[What you are asked to do]
Skipping all images, output the listing word for word.

[Data provided]
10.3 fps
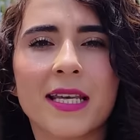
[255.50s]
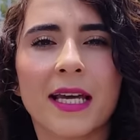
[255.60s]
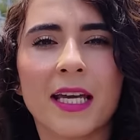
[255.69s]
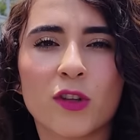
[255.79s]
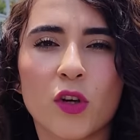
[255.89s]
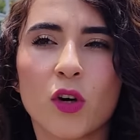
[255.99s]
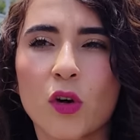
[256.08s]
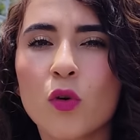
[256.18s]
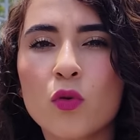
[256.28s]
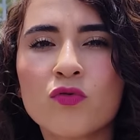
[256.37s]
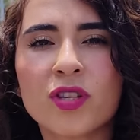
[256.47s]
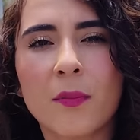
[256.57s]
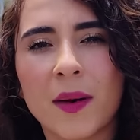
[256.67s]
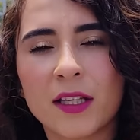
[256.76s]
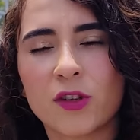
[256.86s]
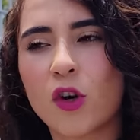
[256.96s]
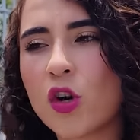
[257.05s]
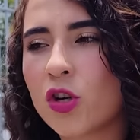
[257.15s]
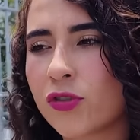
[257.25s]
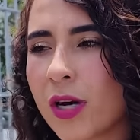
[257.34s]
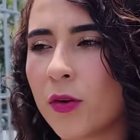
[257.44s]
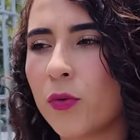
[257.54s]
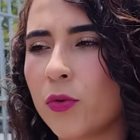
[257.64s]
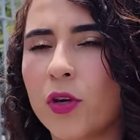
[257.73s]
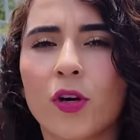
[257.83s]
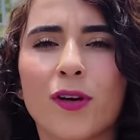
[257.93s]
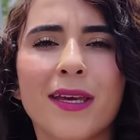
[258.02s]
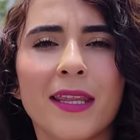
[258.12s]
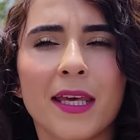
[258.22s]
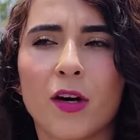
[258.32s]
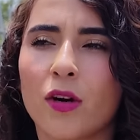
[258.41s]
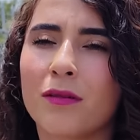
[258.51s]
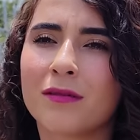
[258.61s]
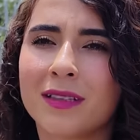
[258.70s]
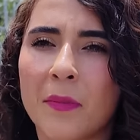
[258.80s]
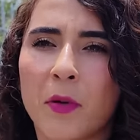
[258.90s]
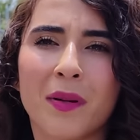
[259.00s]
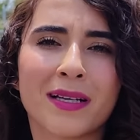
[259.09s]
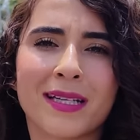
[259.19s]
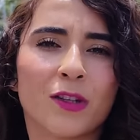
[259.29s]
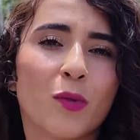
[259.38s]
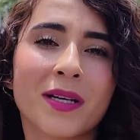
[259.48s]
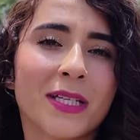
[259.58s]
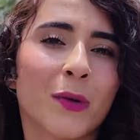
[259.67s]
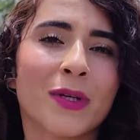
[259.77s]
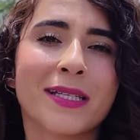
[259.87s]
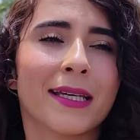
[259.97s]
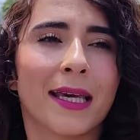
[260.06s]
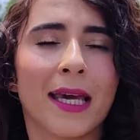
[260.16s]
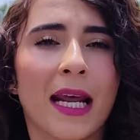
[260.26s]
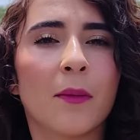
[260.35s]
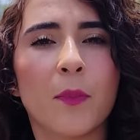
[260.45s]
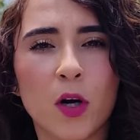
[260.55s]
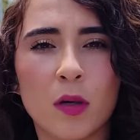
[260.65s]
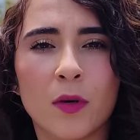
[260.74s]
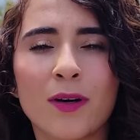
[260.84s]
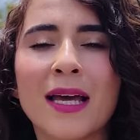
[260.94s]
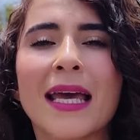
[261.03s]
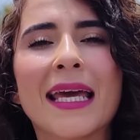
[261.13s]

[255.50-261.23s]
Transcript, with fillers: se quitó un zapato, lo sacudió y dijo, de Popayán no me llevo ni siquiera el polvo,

[Response area]
10.3 fps
[255.50s]
[255.60s]
[255.69s]
[255.79s]
[255.89s]
[255.99s]
[256.08s]
[256.18s]
[256.28s]
[256.37s]
[256.47s]
[256.57s]
[256.67s]
[256.76s]
[256.86s]
[256.96s]
[257.05s]
[257.15s]
[257.25s]
[257.34s]
[257.44s]
[257.54s]
[257.64s]
[257.73s]
[257.83s]
[257.93s]
[258.02s]
[258.12s]
[258.22s]
[258.32s]
[258.41s]
[258.51s]
[258.61s]
[258.70s]
[258.80s]
[258.90s]
[259.00s]
[259.09s]
[259.19s]
[259.29s]
[259.38s]
[259.48s]
[259.58s]
[259.67s]
[259.77s]
[259.87s]
[259.97s]
[260.06s]
[260.16s]
[260.26s]
[260.35s]
[260.45s]
[260.55s]
[260.65s]
[260.74s]
[260.84s]
[260.94s]
[261.03s]
[261.13s]

[255.50-261.23s]
Transcript, with fillers: se quitó un zapato, lo sacudió y dijo, de Popayán no me llevo ni siquiera el polvo,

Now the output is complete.